Task instructions =>
Print the records below exactly. Omit every picture.

Dataset entries =>
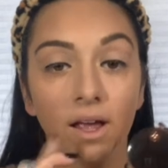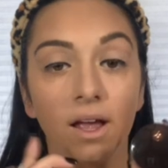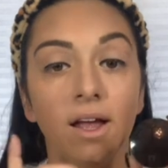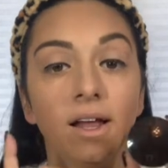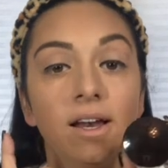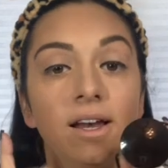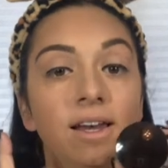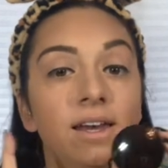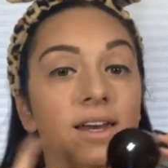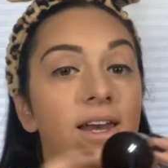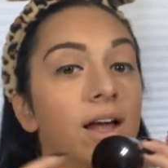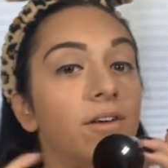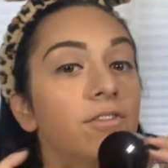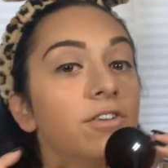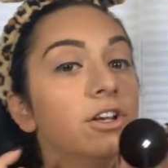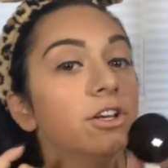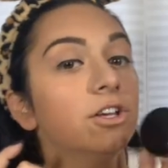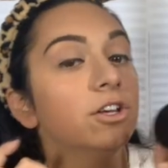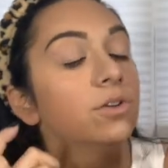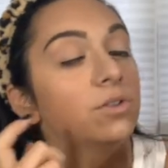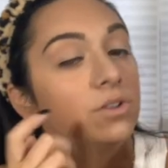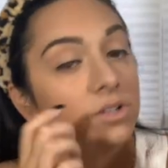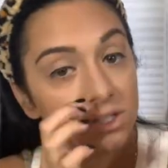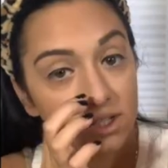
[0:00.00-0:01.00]
Never
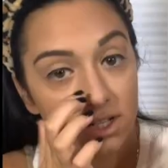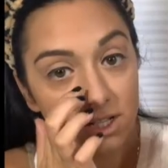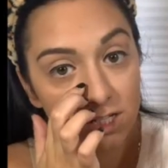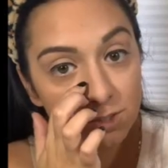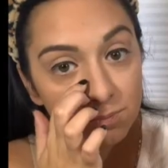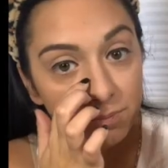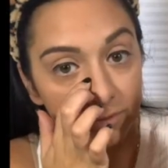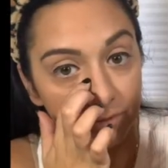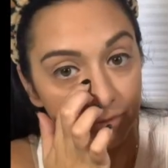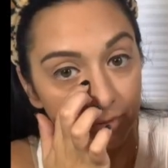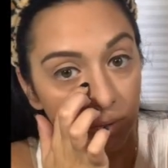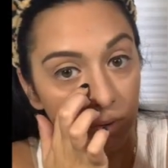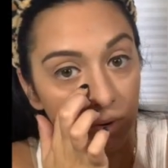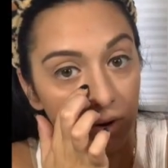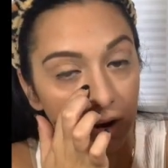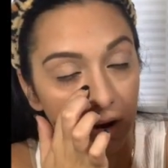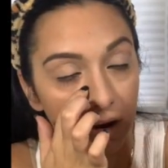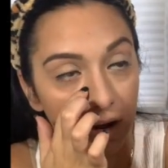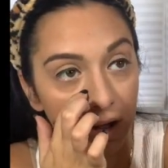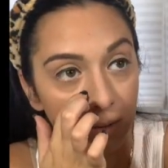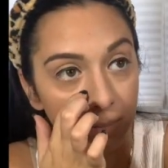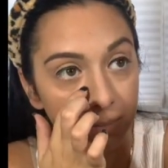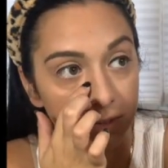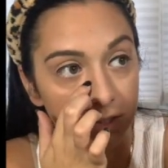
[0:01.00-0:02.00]
used this before
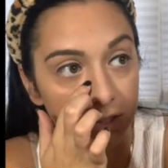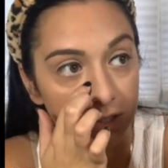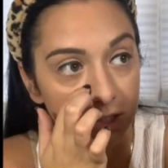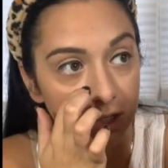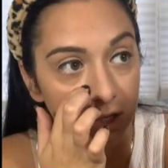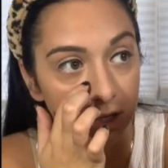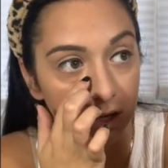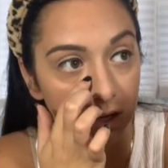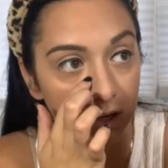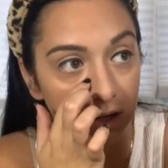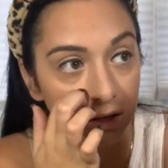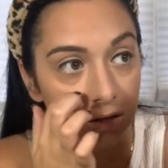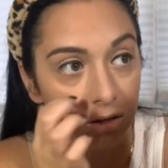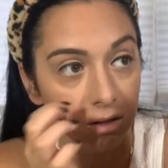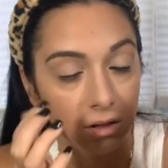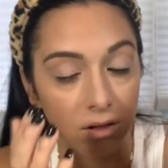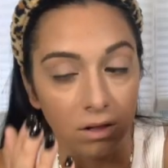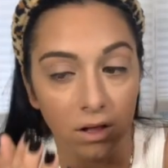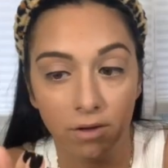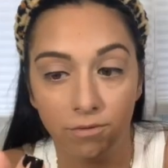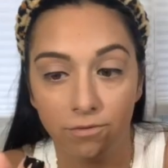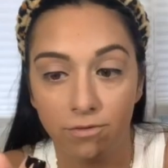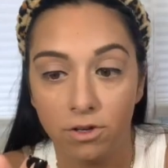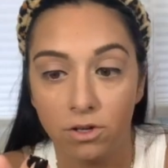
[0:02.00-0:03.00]
up until
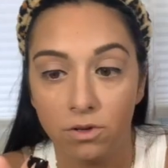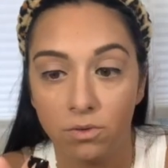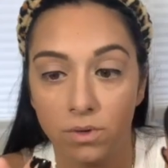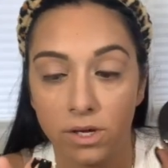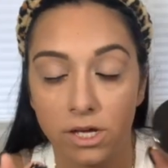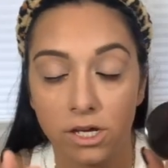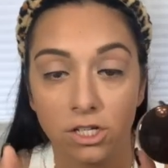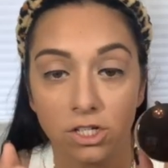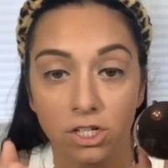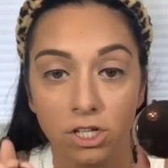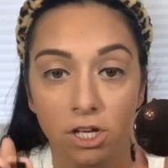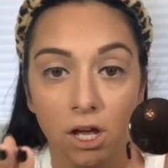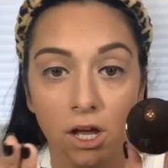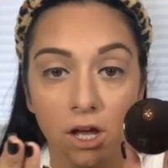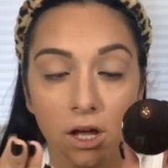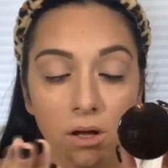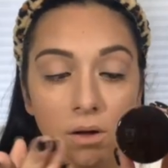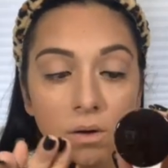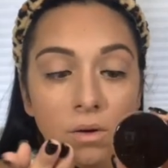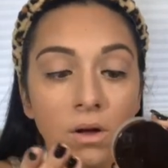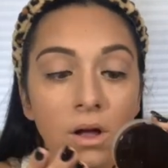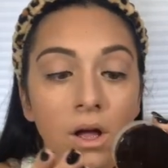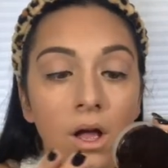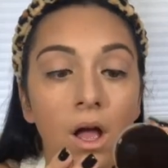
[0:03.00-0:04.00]
a few weeks
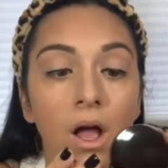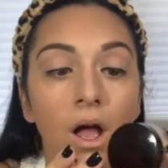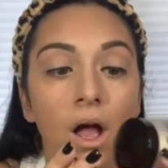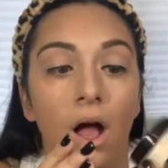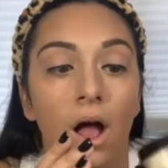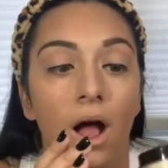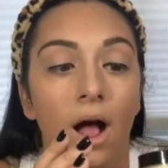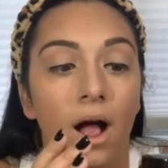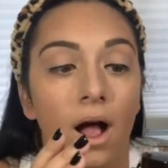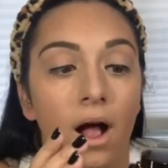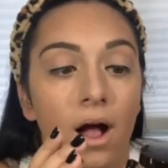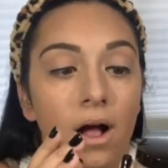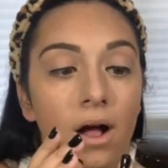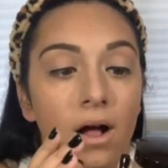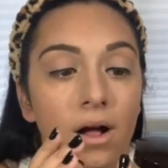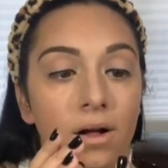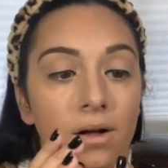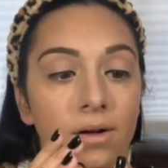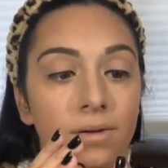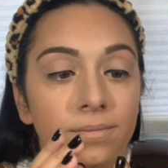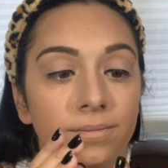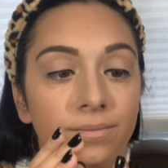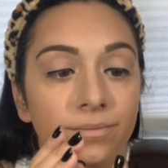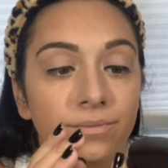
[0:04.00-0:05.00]
ago.
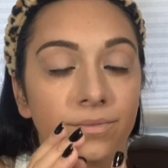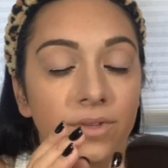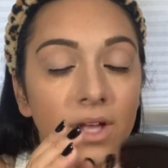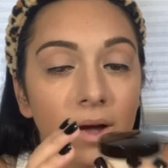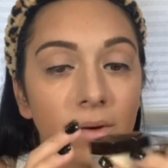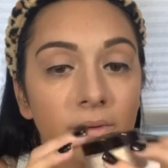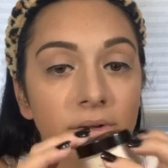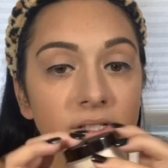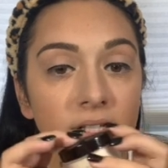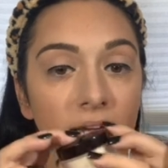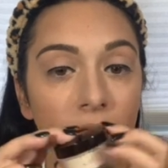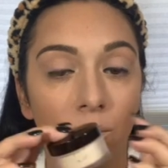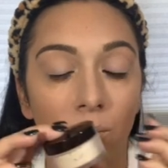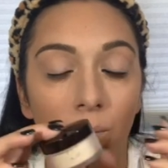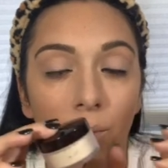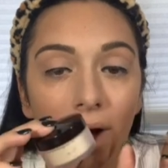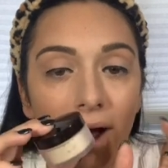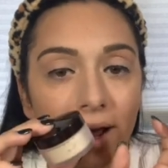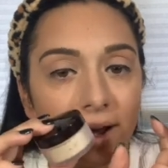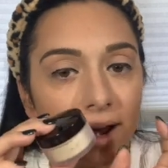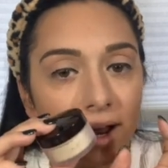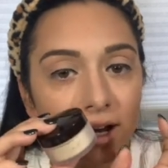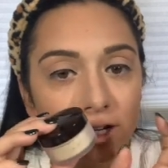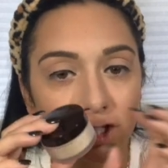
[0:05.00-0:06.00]
I was like,
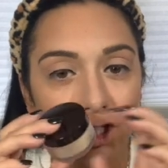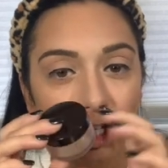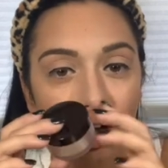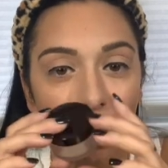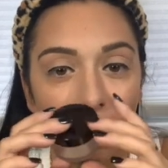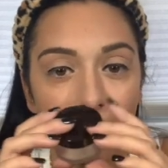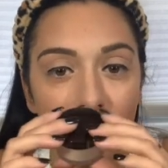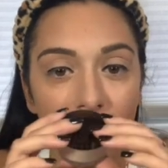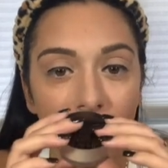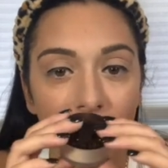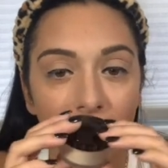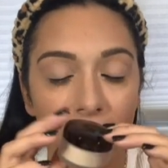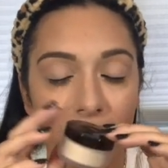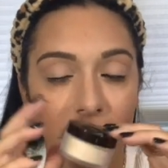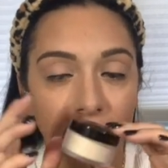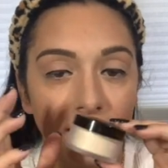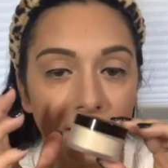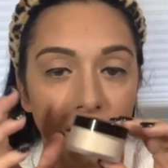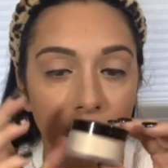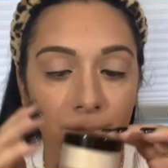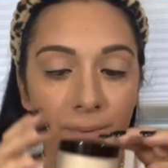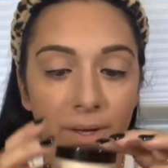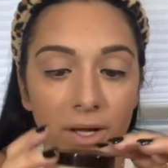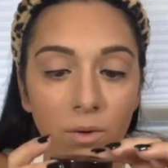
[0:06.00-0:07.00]
why not try it? I didn't get
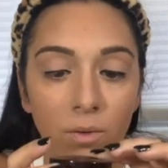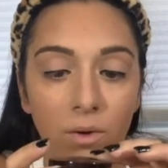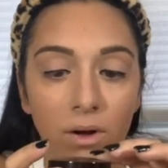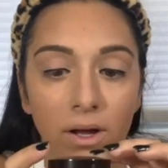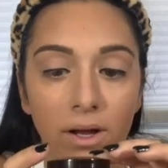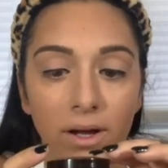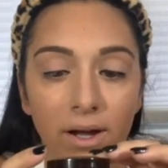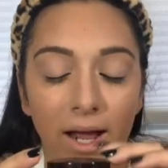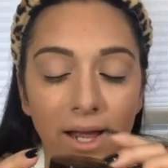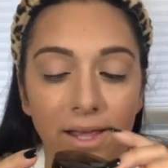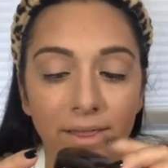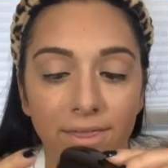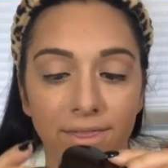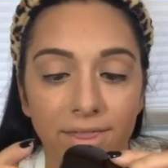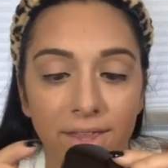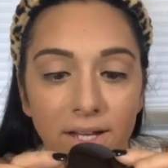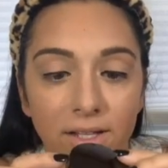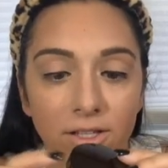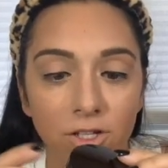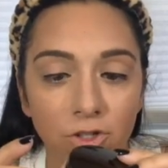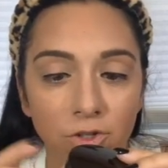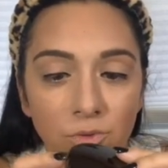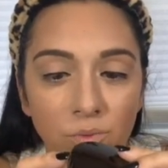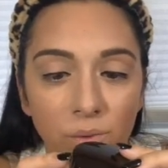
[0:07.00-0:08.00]
the big one. I think
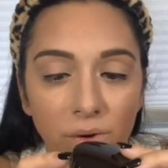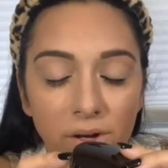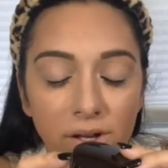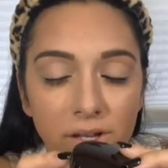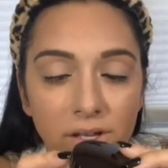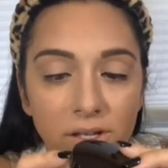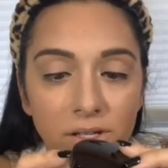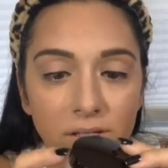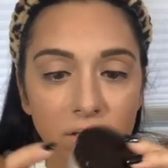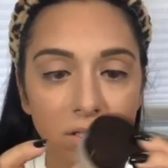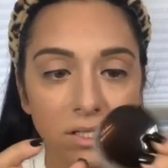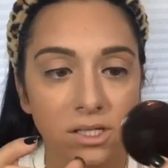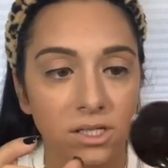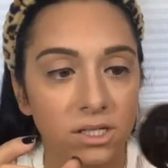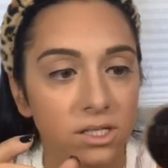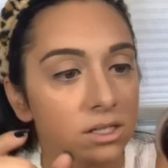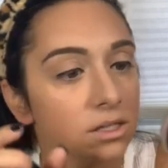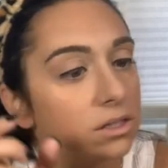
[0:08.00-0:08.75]
it was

Answer to this exercise =>
[0:00.00-0:01.00]
Never
[0:01.00-0:02.00]
used this before
[0:02.00-0:03.00]
up until
[0:03.00-0:04.00]
a few weeks
[0:04.00-0:05.00]
ago.
[0:05.00-0:06.00]
I was like,
[0:06.00-0:07.00]
why not try it? I didn't get
[0:07.00-0:08.00]
the big one. I think
[0:08.00-0:08.75]
it was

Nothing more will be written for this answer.